#### [Task objective]
Would you repeat the whole listing exactly, pictures excluded?

#### [Entries shown]
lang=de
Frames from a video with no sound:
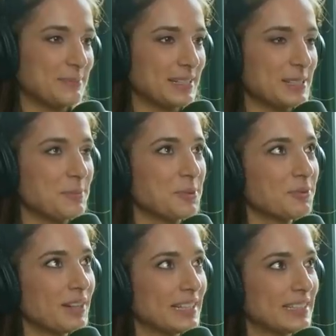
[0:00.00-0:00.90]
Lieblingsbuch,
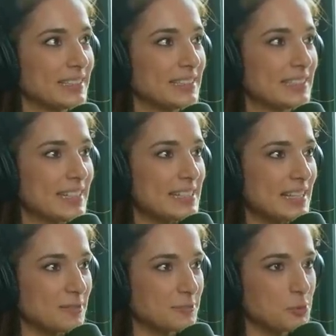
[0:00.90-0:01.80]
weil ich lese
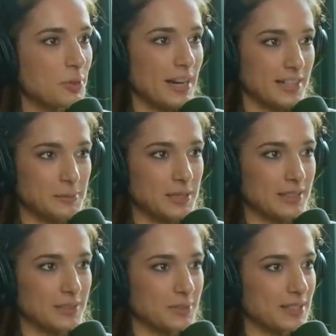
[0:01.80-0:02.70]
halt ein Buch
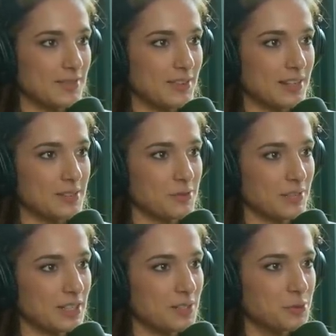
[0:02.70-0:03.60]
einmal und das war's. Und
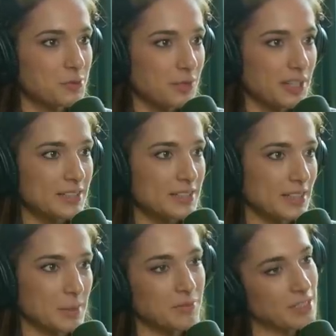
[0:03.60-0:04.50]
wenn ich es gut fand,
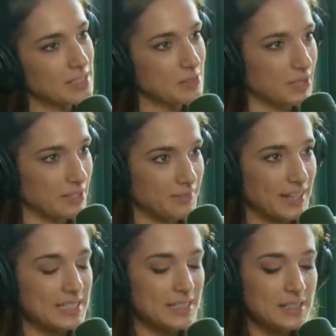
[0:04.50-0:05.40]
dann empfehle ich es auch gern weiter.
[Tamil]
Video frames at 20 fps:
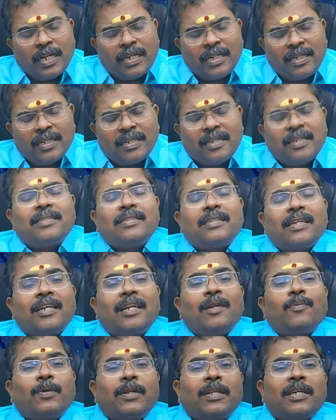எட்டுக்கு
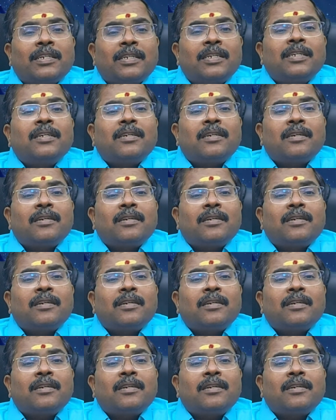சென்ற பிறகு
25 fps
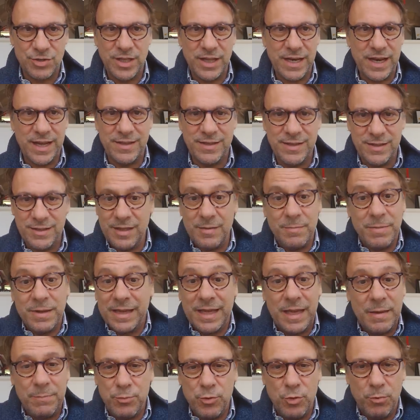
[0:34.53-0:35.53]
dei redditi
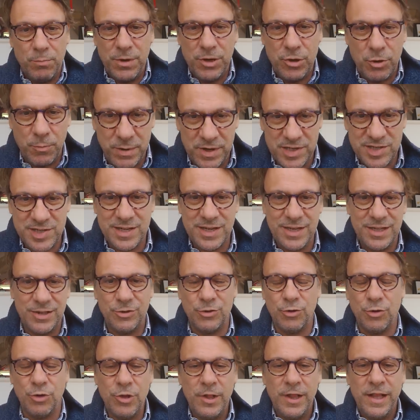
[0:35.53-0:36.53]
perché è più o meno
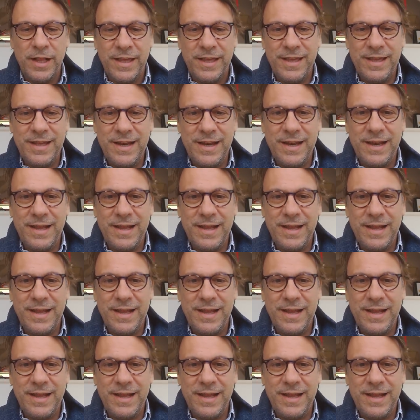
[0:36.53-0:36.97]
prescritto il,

#### [The completed task]
lang=de
Frames from a video with no sound:
[0:00.00-0:00.90]
Lieblingsbuch,
[0:00.90-0:01.80]
weil ich lese
[0:01.80-0:02.70]
halt ein Buch
[0:02.70-0:03.60]
einmal und das war's. Und
[0:03.60-0:04.50]
wenn ich es gut fand,
[0:04.50-0:05.40]
dann empfehle ich es auch gern weiter.
[Tamil]
Video frames at 20 fps:
எட்டுக்கு
சென்ற பிறகு
25 fps
[0:34.53-0:35.53]
dei redditi
[0:35.53-0:36.53]
perché è più o meno
[0:36.53-0:36.97]
prescritto il,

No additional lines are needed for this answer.